Yes, the men were dangerous, violent thugs who deserved to be convicted and punished. And yes, there were understandable reasons why holding a jury trial was problematic: at a previous trial, it is alleged that jurors had been threatened; providing them and their families with round-the-clock protection would have been both difficult and prohibitively expensive. But despite all this, I’m disturbed that such a fundamental liberty – the right to be tried by a jury of ones’ peers – should be discarded so lightly.

Perhaps the worst thing is that the evidence on which the decision to not have a jury was taken has not, and will not, be disclosed. Apparently it is too ‘sensitive’ for the public eye. Putting so much faith in administrative discretion makes me very uncomfortable – maybe they made the right call this time, but who is to say they will in the future. This, ultimately, is what the rule of law is all about – protecting us from the arbitrary exercise of state power.
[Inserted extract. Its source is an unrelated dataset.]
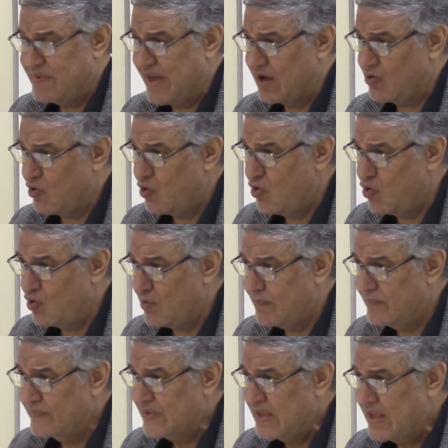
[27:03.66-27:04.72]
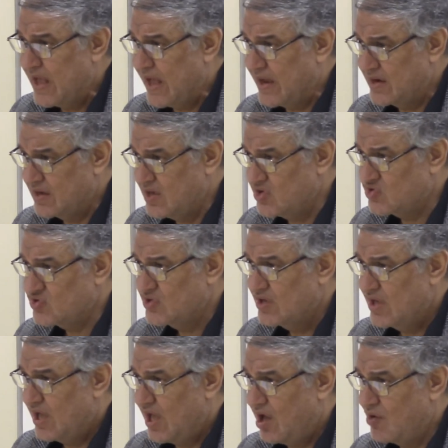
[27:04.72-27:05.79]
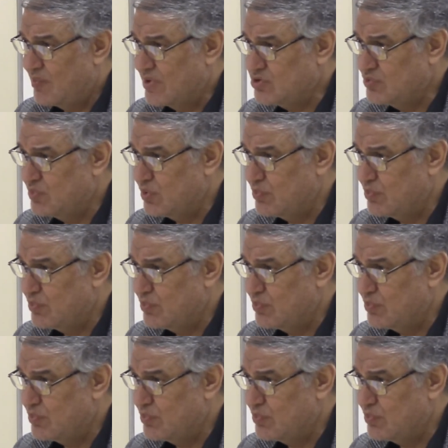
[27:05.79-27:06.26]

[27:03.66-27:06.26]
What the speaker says: and guess how much per minute?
Would strict adherence to the rule of law mean that bad people would sometimes go free, and that justice would occasionally not be done? Yes, of course it does. But I’m reminded of the following exchange from Robert Bolt’s A Man for All Seasons, which encapsulates this issue perfectly:

William Roper: “So now you’d give the Devil the benefit of law!”

Sir Thomas More: “Yes. What would you do? Cut a great road through the law to get to the Devil?”

Roper: “I’d cut down every law in England to do that!”

More: “Oh? And when the last law was down, and the Devil turned round on you -- where would you hide, Roper, the laws all being flat. This country’s planted thick with laws from coast to coast -- man’s laws, not God’s -- and if you cut them down -- and you’re just the man to do it -- do you really think you could stand upright in the winds that would blow then? Yes, I’d give the Devil benefit of the law, for my own safety’s sake.”